- EXERCISE DETAILS -
Only the lines that contain the string "speaker" belong in the answer; pull them from the records.
────────────────────────────────────────
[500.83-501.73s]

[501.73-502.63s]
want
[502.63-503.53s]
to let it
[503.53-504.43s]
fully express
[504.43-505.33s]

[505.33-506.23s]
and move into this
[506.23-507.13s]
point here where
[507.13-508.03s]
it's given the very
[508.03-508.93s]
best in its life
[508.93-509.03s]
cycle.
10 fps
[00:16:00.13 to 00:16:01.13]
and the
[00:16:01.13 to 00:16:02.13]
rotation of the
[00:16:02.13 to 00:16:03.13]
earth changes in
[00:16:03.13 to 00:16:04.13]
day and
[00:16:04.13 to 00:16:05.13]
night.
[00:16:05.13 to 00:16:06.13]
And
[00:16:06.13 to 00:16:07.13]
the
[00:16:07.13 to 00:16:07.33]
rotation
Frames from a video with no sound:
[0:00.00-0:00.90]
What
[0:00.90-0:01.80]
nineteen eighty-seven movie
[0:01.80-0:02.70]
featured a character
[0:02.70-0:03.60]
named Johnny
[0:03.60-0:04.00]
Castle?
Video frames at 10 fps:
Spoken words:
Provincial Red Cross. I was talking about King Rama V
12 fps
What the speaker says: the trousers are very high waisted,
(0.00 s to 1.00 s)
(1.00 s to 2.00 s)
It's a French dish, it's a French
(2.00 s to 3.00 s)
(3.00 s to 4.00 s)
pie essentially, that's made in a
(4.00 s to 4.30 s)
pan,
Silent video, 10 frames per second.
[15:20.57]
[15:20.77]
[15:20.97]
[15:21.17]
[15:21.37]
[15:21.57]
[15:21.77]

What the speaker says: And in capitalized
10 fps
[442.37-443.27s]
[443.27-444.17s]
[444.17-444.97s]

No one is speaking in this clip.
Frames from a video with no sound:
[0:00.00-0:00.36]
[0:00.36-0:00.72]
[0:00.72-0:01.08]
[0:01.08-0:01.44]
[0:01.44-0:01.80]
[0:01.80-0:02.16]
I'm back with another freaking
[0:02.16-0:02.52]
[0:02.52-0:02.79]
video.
────────────────────────────────────────
- OUTPUT FOR THIS TASK -
What the speaker says: the trousers are very high waisted,
What the speaker says: And in capitalized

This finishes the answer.